* _Data for this exercise_:
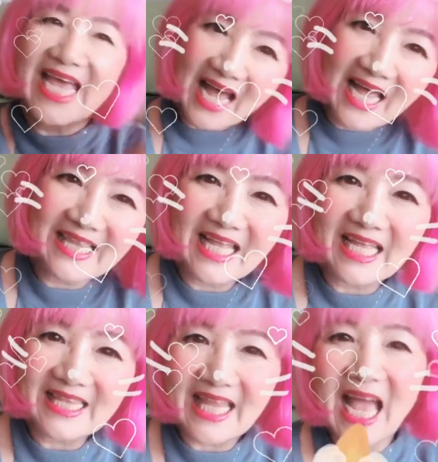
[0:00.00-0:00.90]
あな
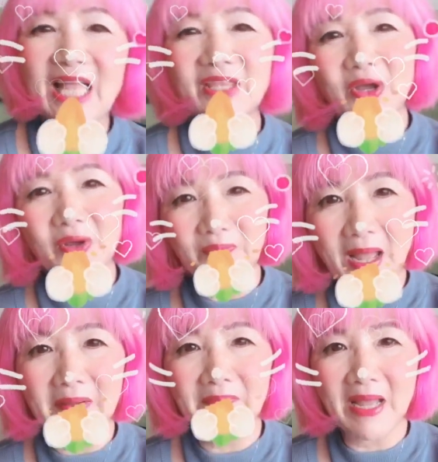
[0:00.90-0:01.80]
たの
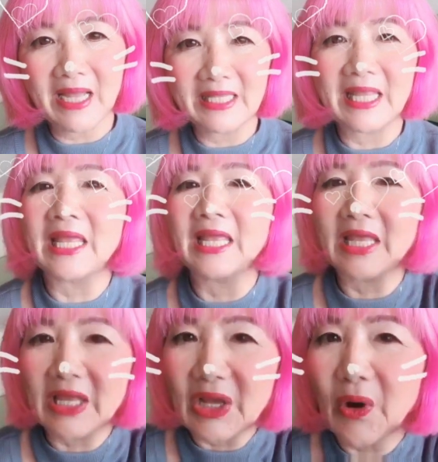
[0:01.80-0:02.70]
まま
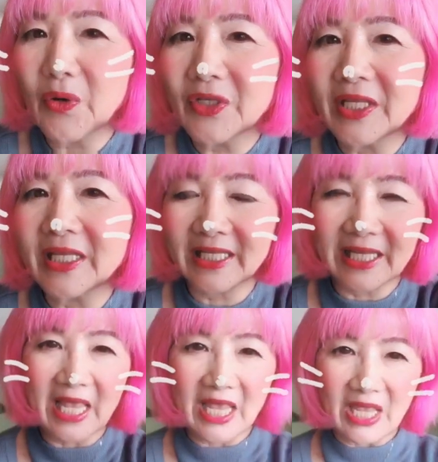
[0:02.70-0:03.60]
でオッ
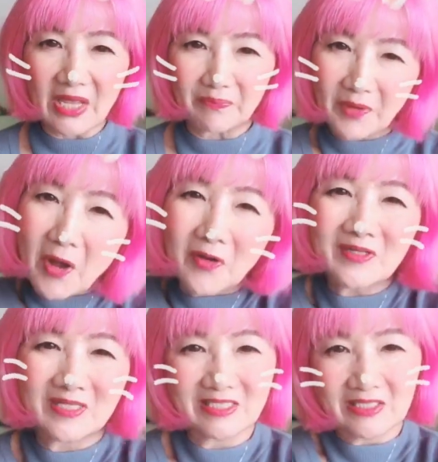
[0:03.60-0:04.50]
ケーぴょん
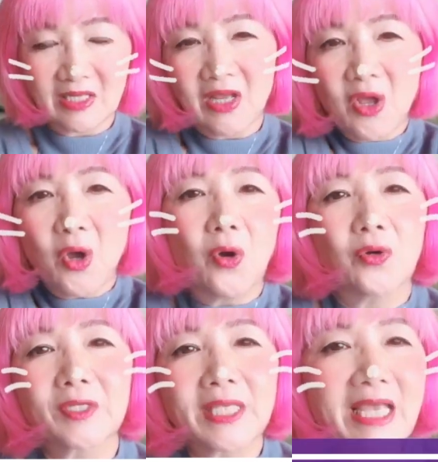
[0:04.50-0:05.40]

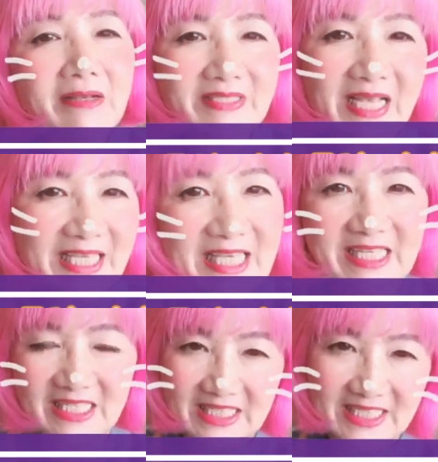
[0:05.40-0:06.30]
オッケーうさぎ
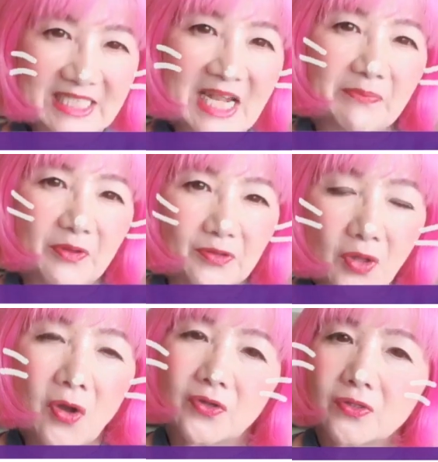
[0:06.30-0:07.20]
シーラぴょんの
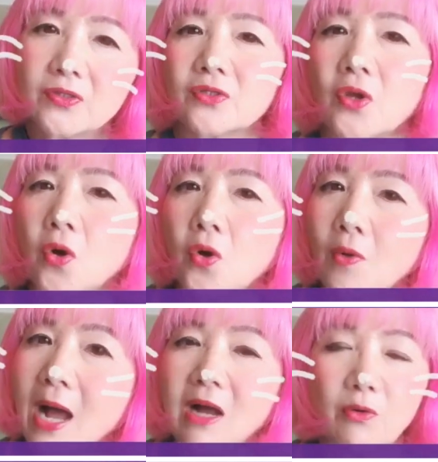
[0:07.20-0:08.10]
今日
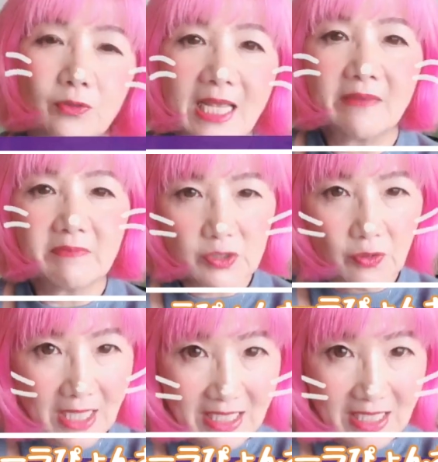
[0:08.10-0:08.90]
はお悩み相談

* _Required action_: Copy out the preceding entries without a single change, leaving out the pictures.

* _Exercise result_:
[0:00.00-0:00.90]
あな
[0:00.90-0:01.80]
たの
[0:01.80-0:02.70]
まま
[0:02.70-0:03.60]
でオッ
[0:03.60-0:04.50]
ケーぴょん
[0:04.50-0:05.40]

[0:05.40-0:06.30]
オッケーうさぎ
[0:06.30-0:07.20]
シーラぴょんの
[0:07.20-0:08.10]
今日
[0:08.10-0:08.90]
はお悩み相談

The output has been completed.